Защитой генетических данных занялись и у нас. Роспотребнадзор разработал законопроект, в котором предложено внести в законы “О персональных данных” и “О защите прав потребителей” добавления, касающиеся генетической информации и биоматериала. В пояснительной записке говорится, что “изменения соответствуют требованиям международного законодательства и подходам к нормативному регулированию в области обращения биологического материала и содержащейся в нем информации, используемым в странах ЕС, США, Великобритании, Австралии, Германии”.
Фактически изменения предлагаются следующие. Первые два – довольно очевидные. В статье 11 закона “О персональных данных”, где говорится, что данные, на основании которых можно установить личность человека, должны обрабатываться только с письменного согласия человека, – в перечень этих данных включены генетические (впрочем, “биологические данные” упоминались и раньше). Исключения составляют случаи, предусмотренные законодательством РФ о безопасности, противодействии терроризму, оперативно-разыскной деятельности и т. д. – закон № 242 никто не отменял, согласия преступника на обработку его данных не требуется.

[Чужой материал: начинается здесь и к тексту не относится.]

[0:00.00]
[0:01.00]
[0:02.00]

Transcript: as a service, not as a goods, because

Законопроект также предлагает изменение в очень короткой статье 39.1 Закона “О защите прав потребителей”, с особым вниманием к нашей теме: “Правила оказания отдельных видов услуг (в том числе связанных с использованием и обращением биологического и генетического материала), выполнения отдельных видов работ потребителям устанавливаются Правительством Российской Федерации”. Пока не определено, какие это услуги и какие будут правила, тем не менее на портале проектов нормативных актов, где документ был опубликован, он набрал более тысячи голосов “против” при одном “за”

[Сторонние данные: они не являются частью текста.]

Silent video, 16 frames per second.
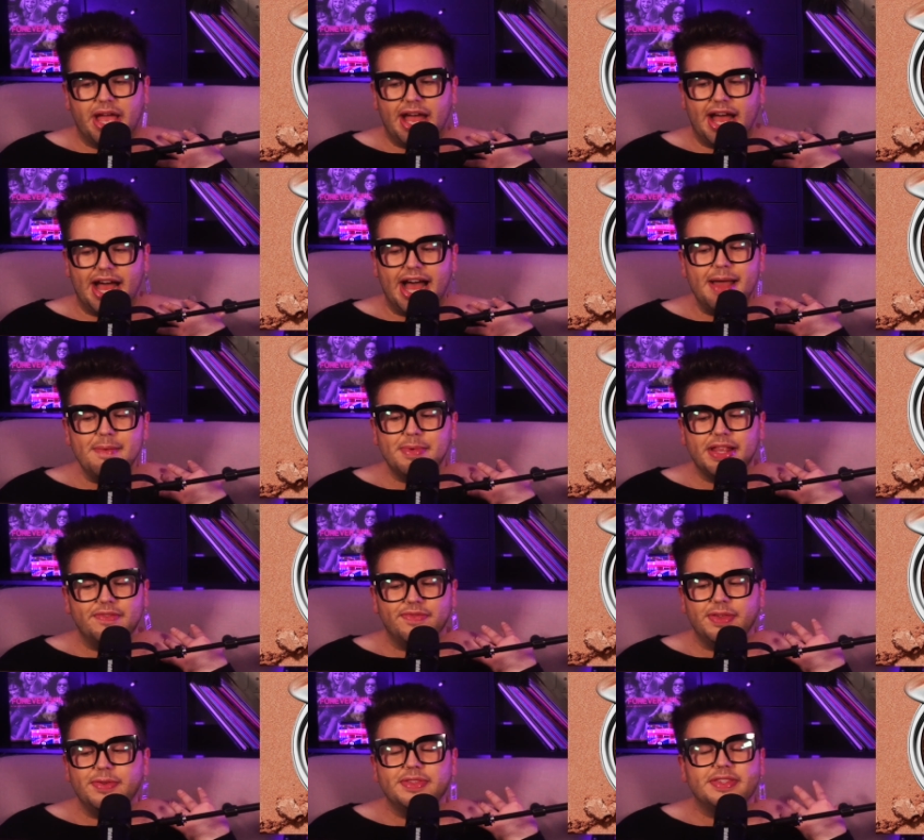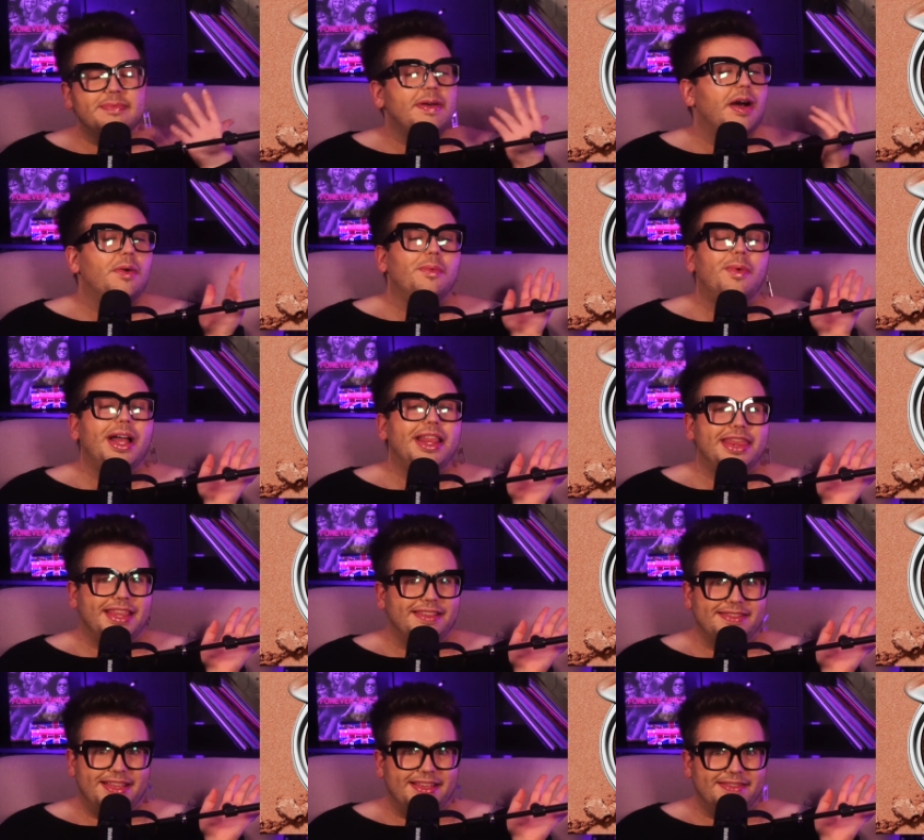I'm confused about what
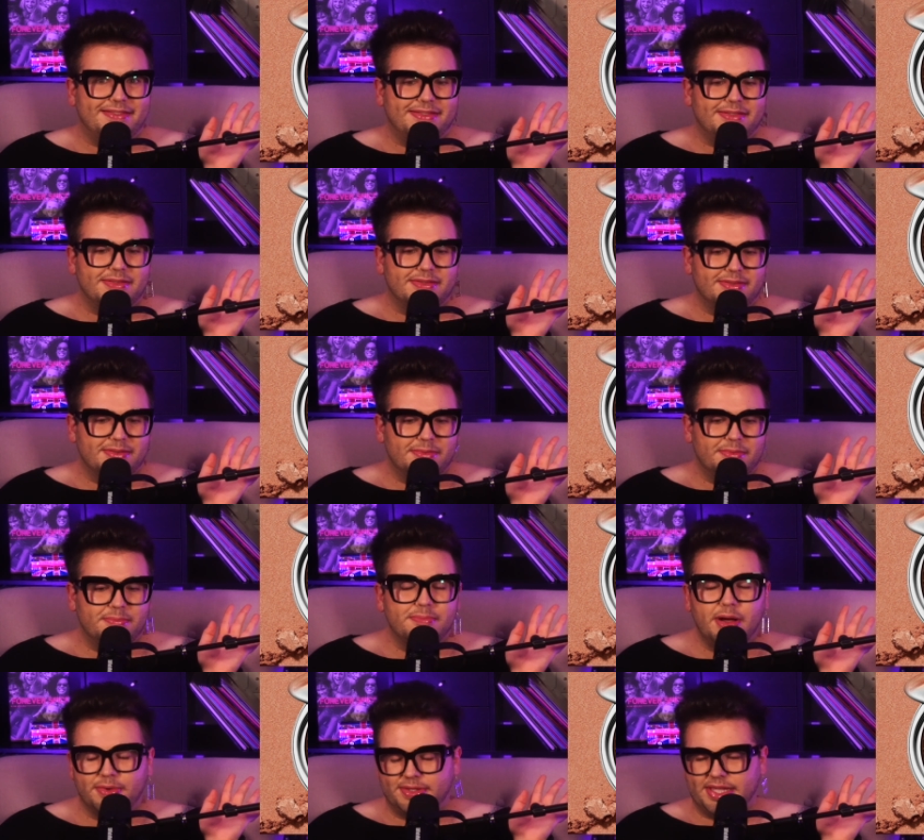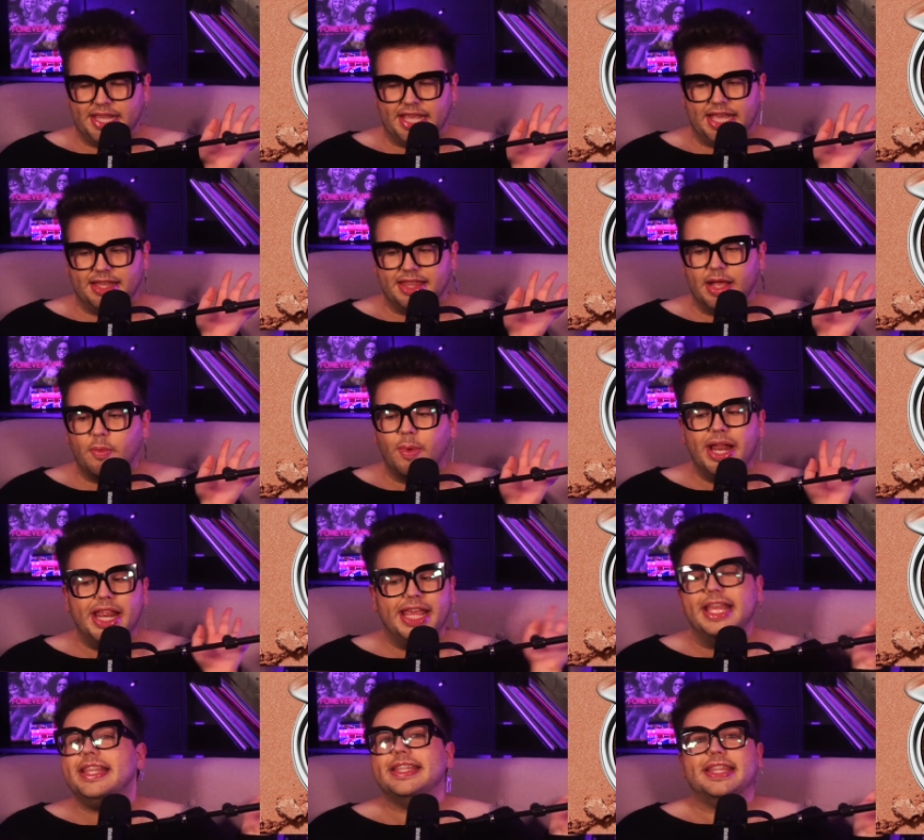this is mostly. Like, what
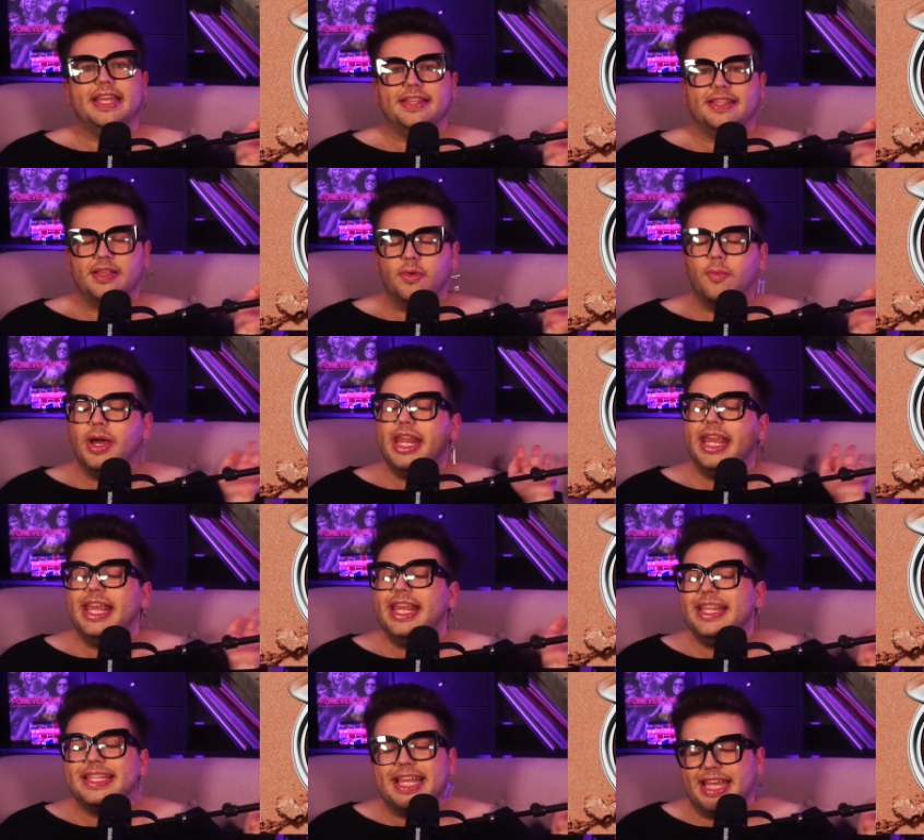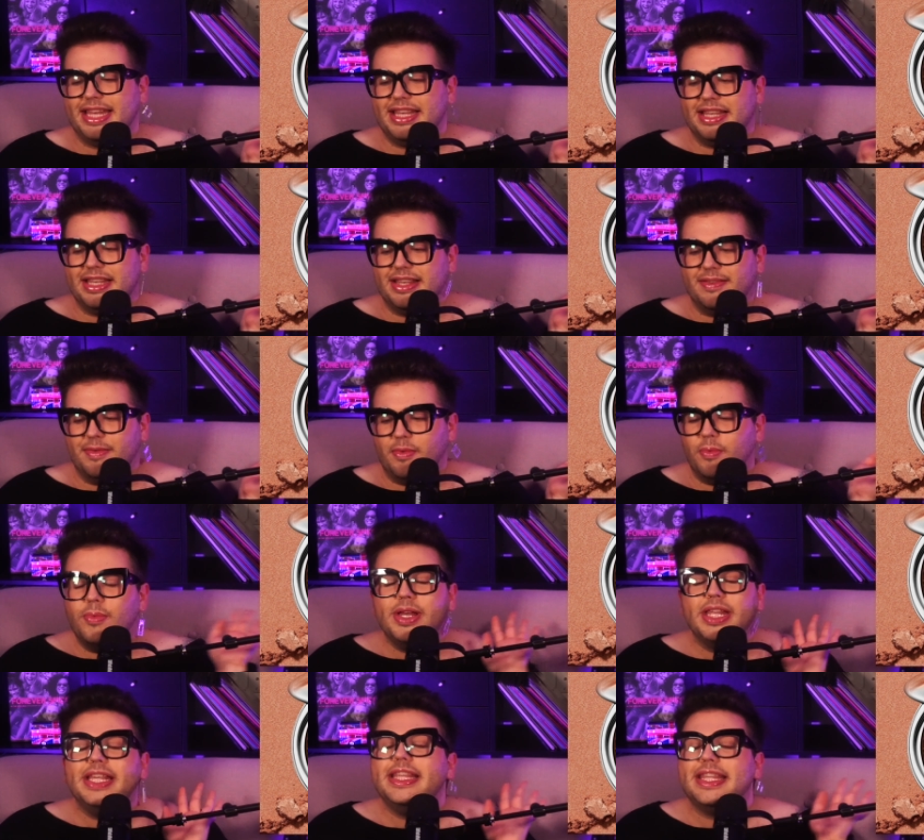is this? What is it?
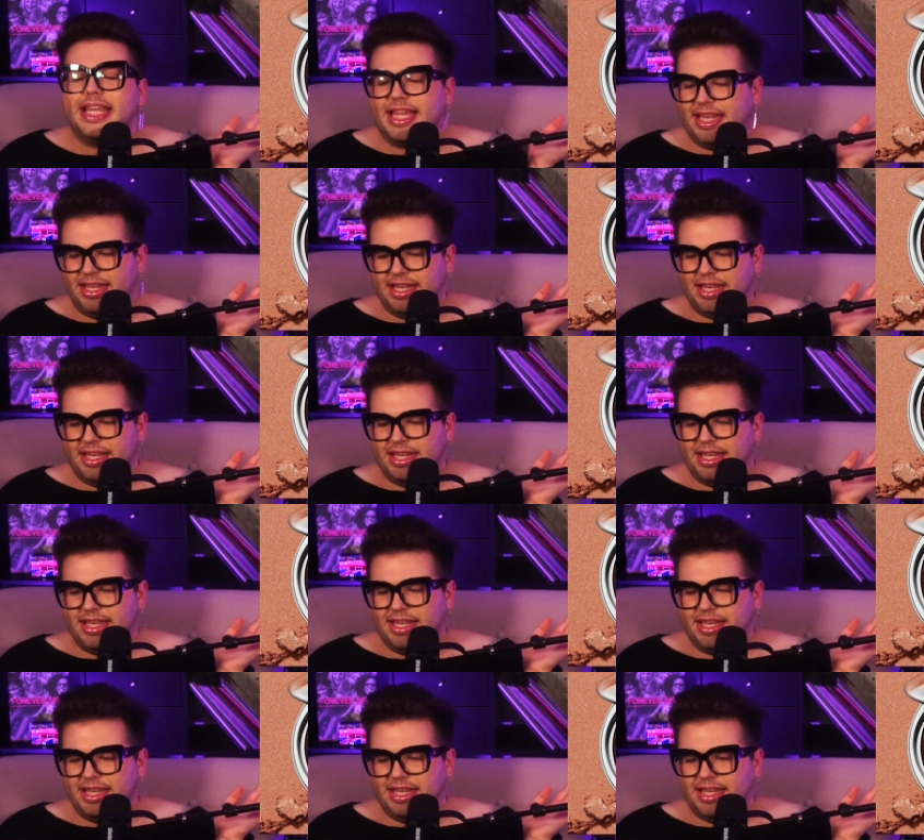What is it?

[134]. Скептическое отношение, очевидно, связано с опасениями специалистов, не помешает ли эта поправка оказанию медицинских услуг и научным исследованиям и не отпугнет ли она иностранных инвесторов. О том, какие меры будут приняты к предотвращению несанкционированного доступа спецслужб или злоумышленников к генетическим данным законопослушных граждан, говорить рано.